_TASK_:
Write out every entry, unchanged. Skip any picture.

[Stored items]
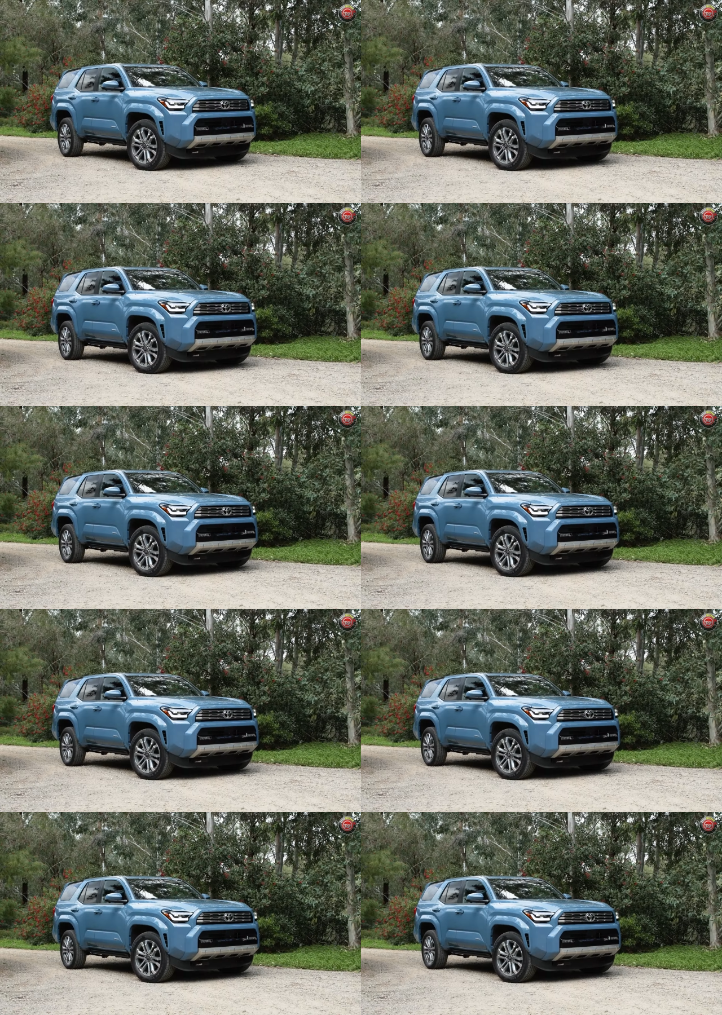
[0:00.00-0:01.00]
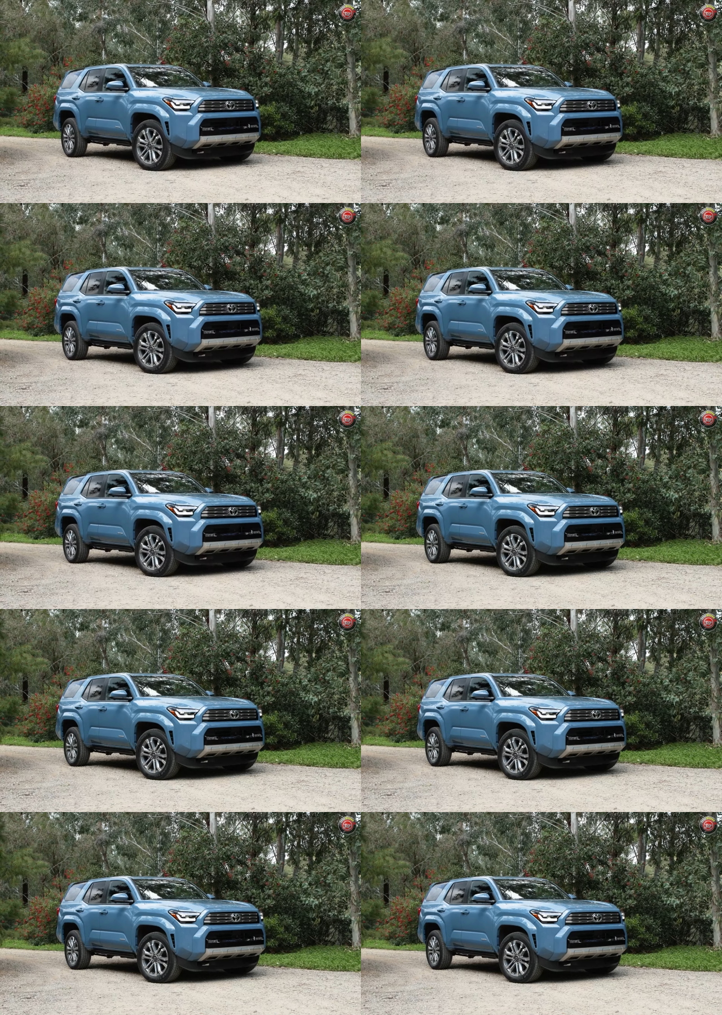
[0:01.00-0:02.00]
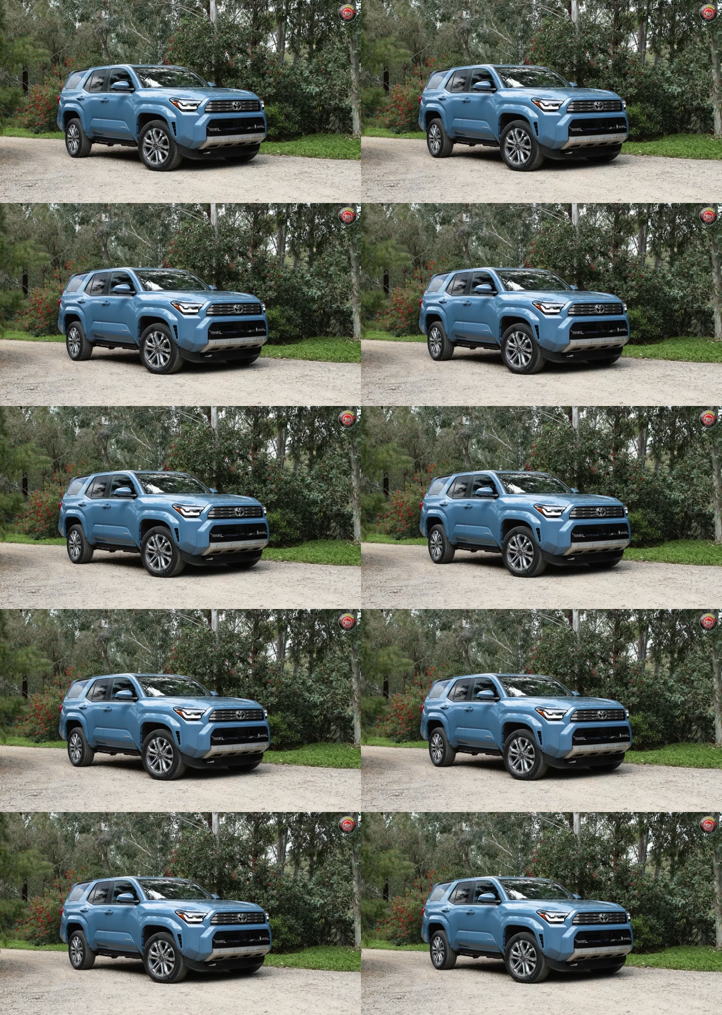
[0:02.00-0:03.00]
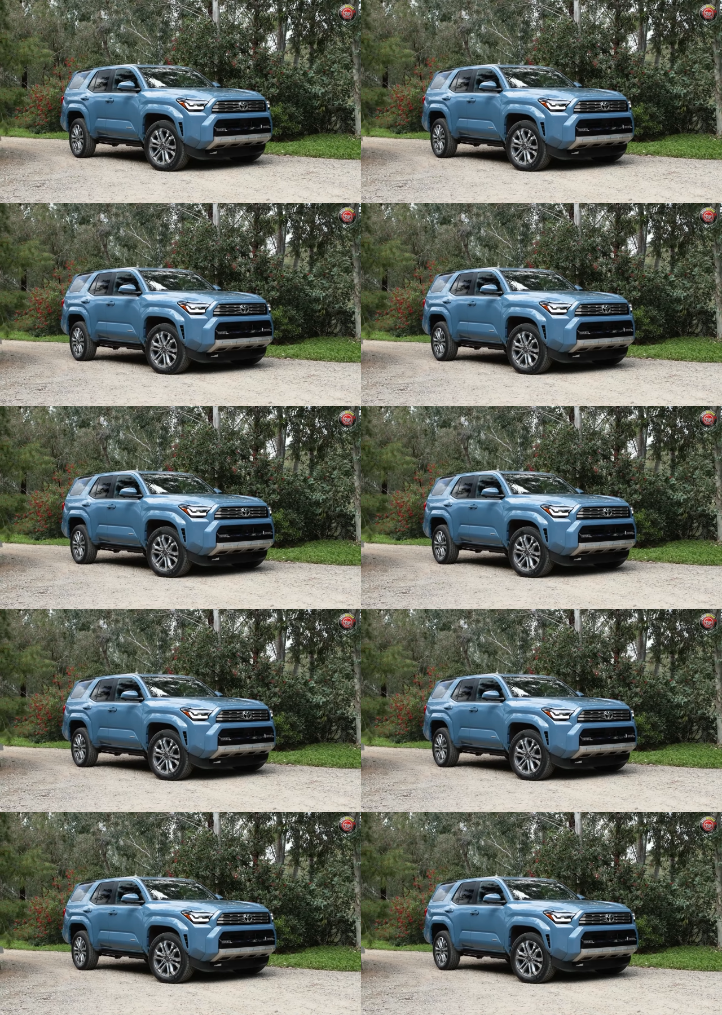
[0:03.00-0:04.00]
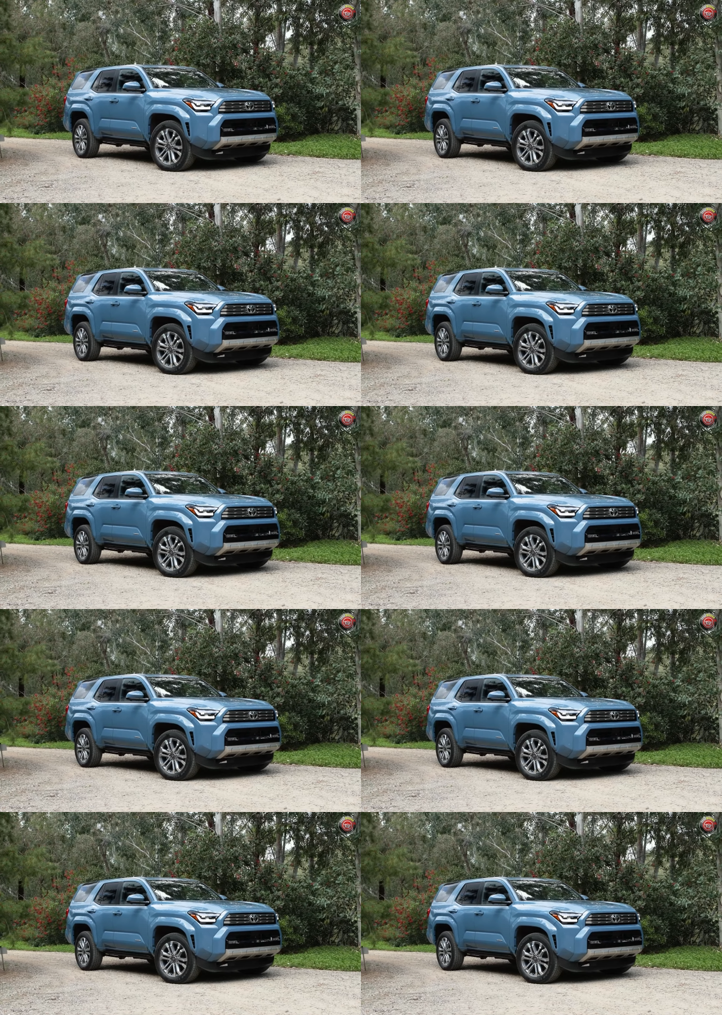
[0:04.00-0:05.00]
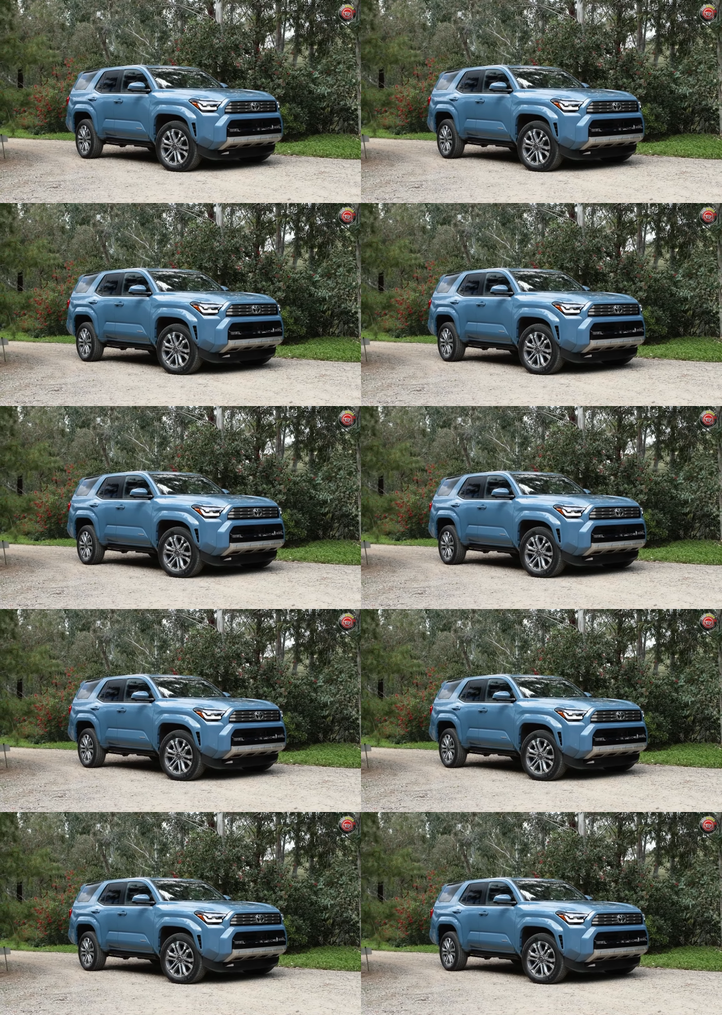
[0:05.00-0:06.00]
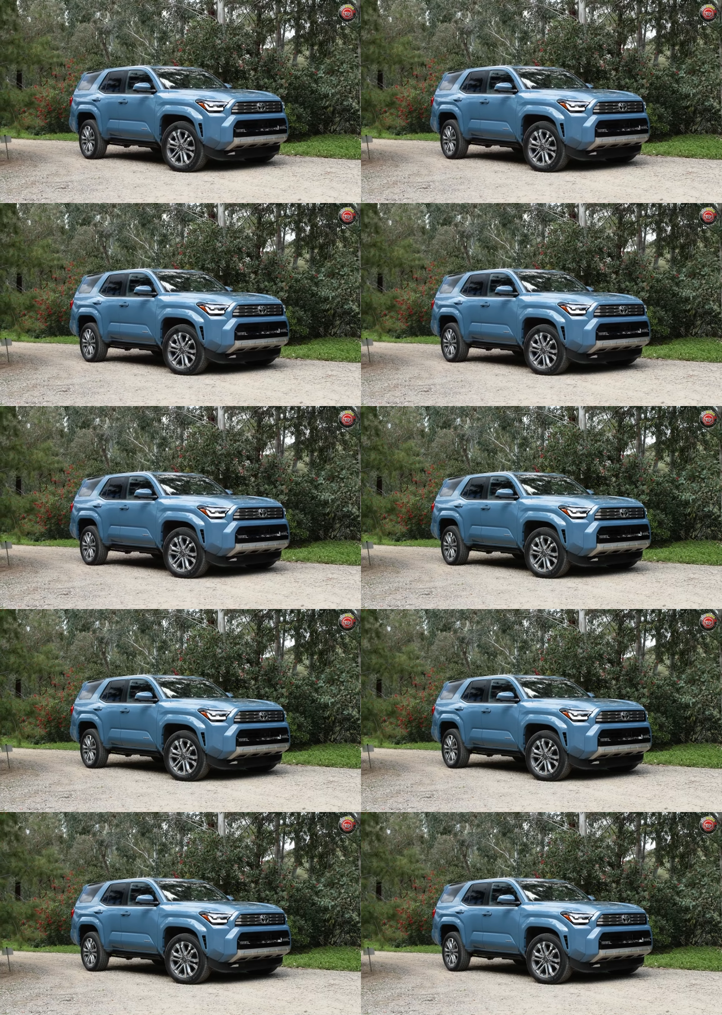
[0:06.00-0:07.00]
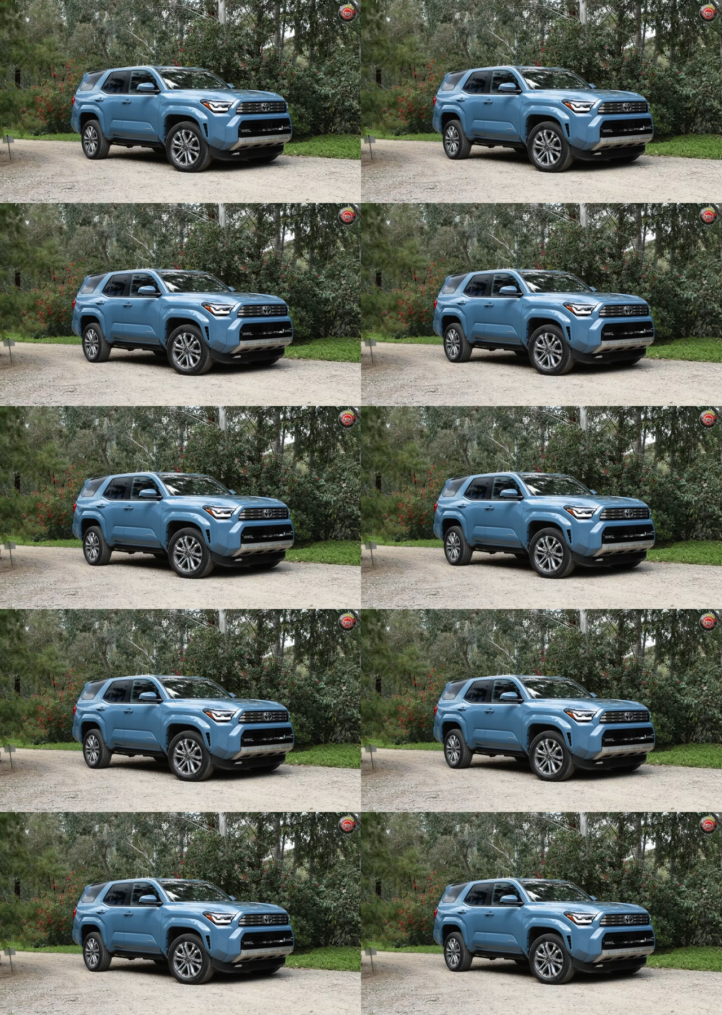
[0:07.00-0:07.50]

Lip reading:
Nobody's mouth can be seen.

_WRITTEN RESPONSE_:
[0:00.00-0:01.00]
[0:01.00-0:02.00]
[0:02.00-0:03.00]
[0:03.00-0:04.00]
[0:04.00-0:05.00]
[0:05.00-0:06.00]
[0:06.00-0:07.00]
[0:07.00-0:07.50]

Lip reading:
Nobody's mouth can be seen.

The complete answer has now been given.